Collected data
»»
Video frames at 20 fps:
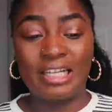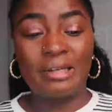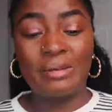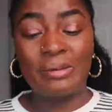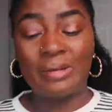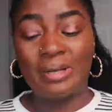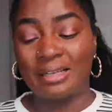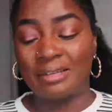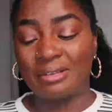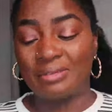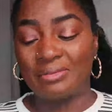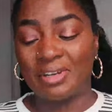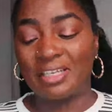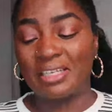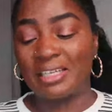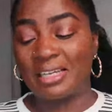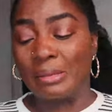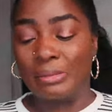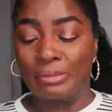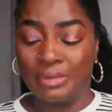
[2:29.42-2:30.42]
I look at the
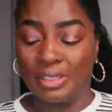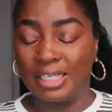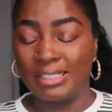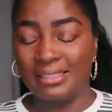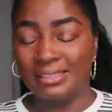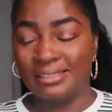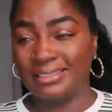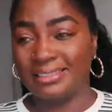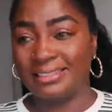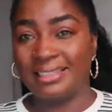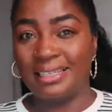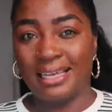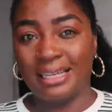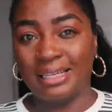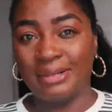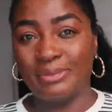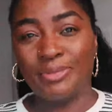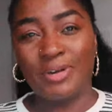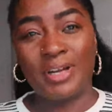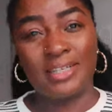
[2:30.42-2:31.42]
original prices and
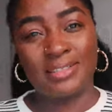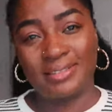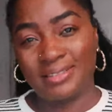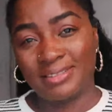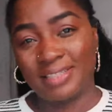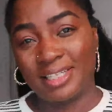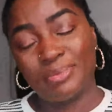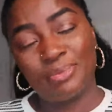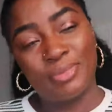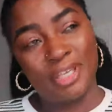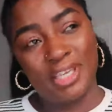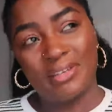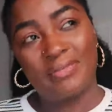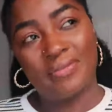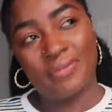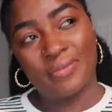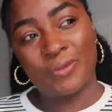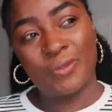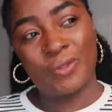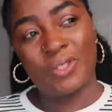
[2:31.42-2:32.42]
the prices I paid
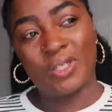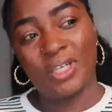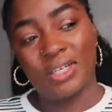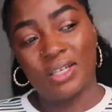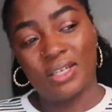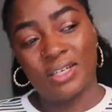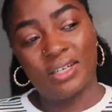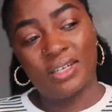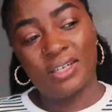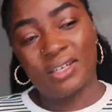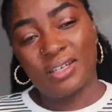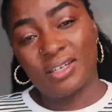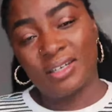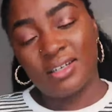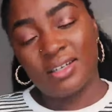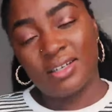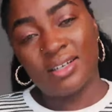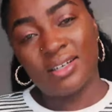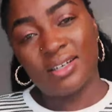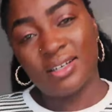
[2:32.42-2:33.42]
for,
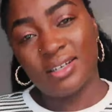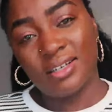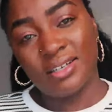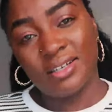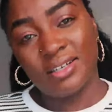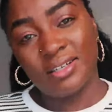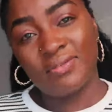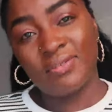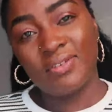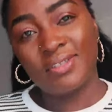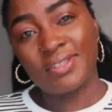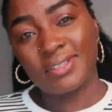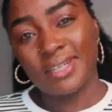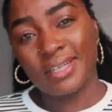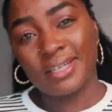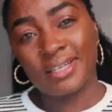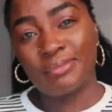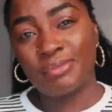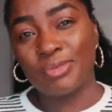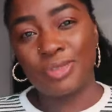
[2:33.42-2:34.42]
it feels
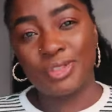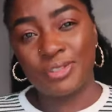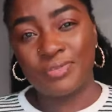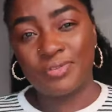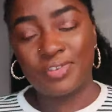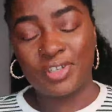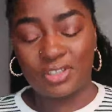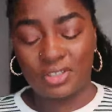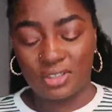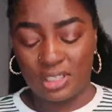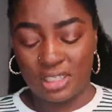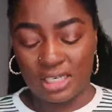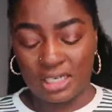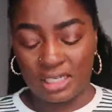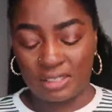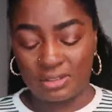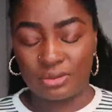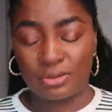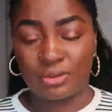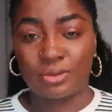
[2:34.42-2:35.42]
like a motivation that
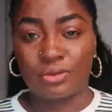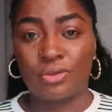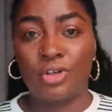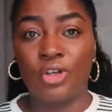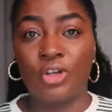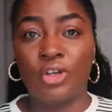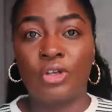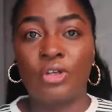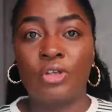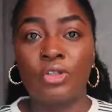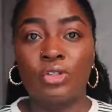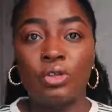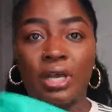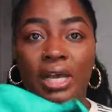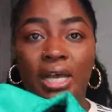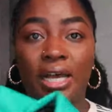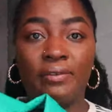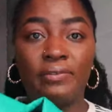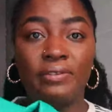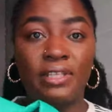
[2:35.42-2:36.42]
I don't know. So I
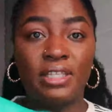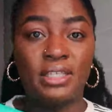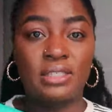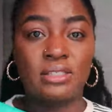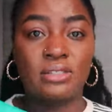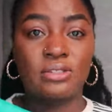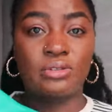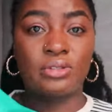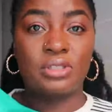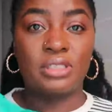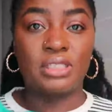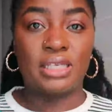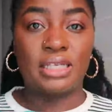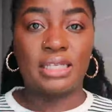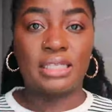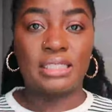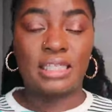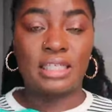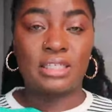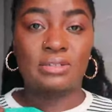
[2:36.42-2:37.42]
have this suit set.
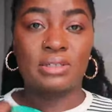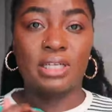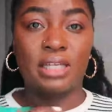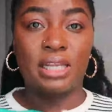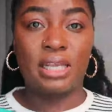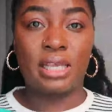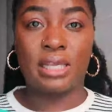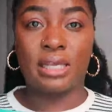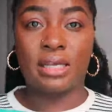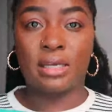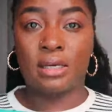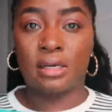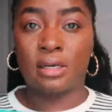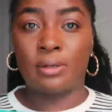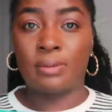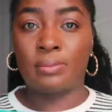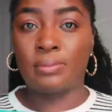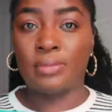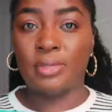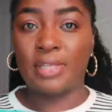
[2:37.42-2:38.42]
It's actually
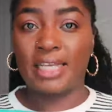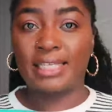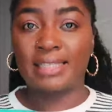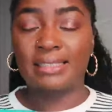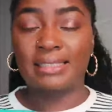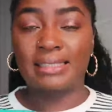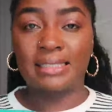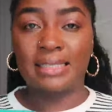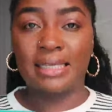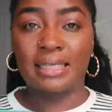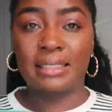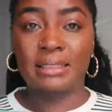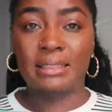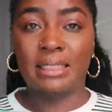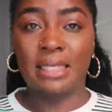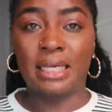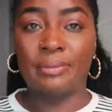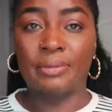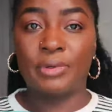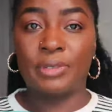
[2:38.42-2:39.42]
like a set.
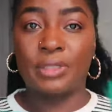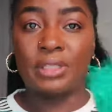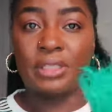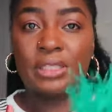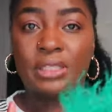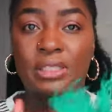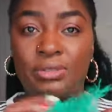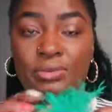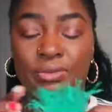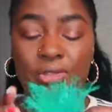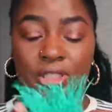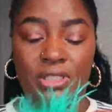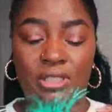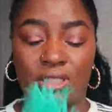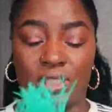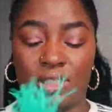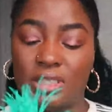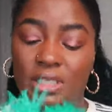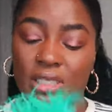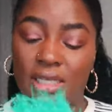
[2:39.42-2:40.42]
I bought this with,
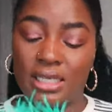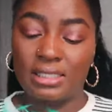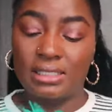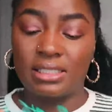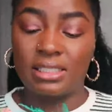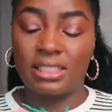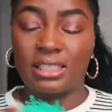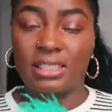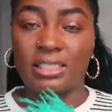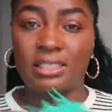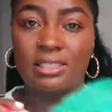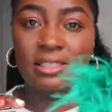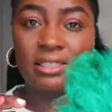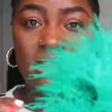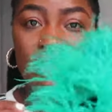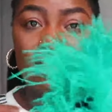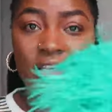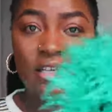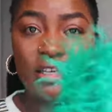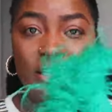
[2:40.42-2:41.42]
it has these
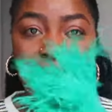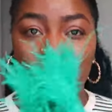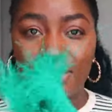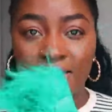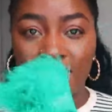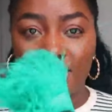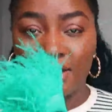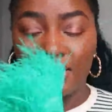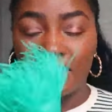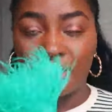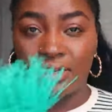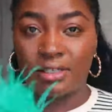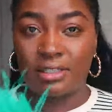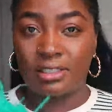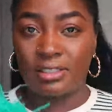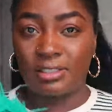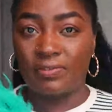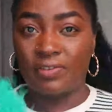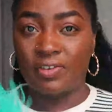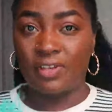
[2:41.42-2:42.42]

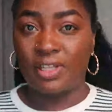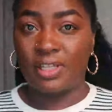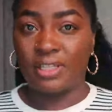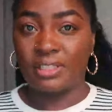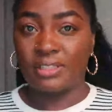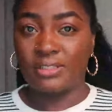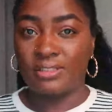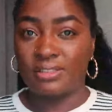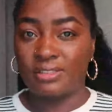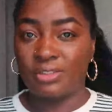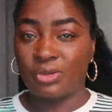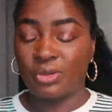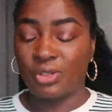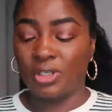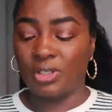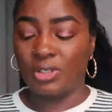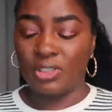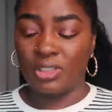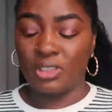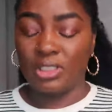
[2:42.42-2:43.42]
feathers
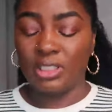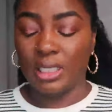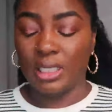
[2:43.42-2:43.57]
going on,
««
### [Exercise]
Without including any pictures, print each record exactly.

### [Exercise response]
Video frames at 20 fps:
[2:29.42-2:30.42]
I look at the
[2:30.42-2:31.42]
original prices and
[2:31.42-2:32.42]
the prices I paid
[2:32.42-2:33.42]
for,
[2:33.42-2:34.42]
it feels
[2:34.42-2:35.42]
like a motivation that
[2:35.42-2:36.42]
I don't know. So I
[2:36.42-2:37.42]
have this suit set.
[2:37.42-2:38.42]
It's actually
[2:38.42-2:39.42]
like a set.
[2:39.42-2:40.42]
I bought this with,
[2:40.42-2:41.42]
it has these
[2:41.42-2:42.42]

[2:42.42-2:43.42]
feathers
[2:43.42-2:43.57]
going on,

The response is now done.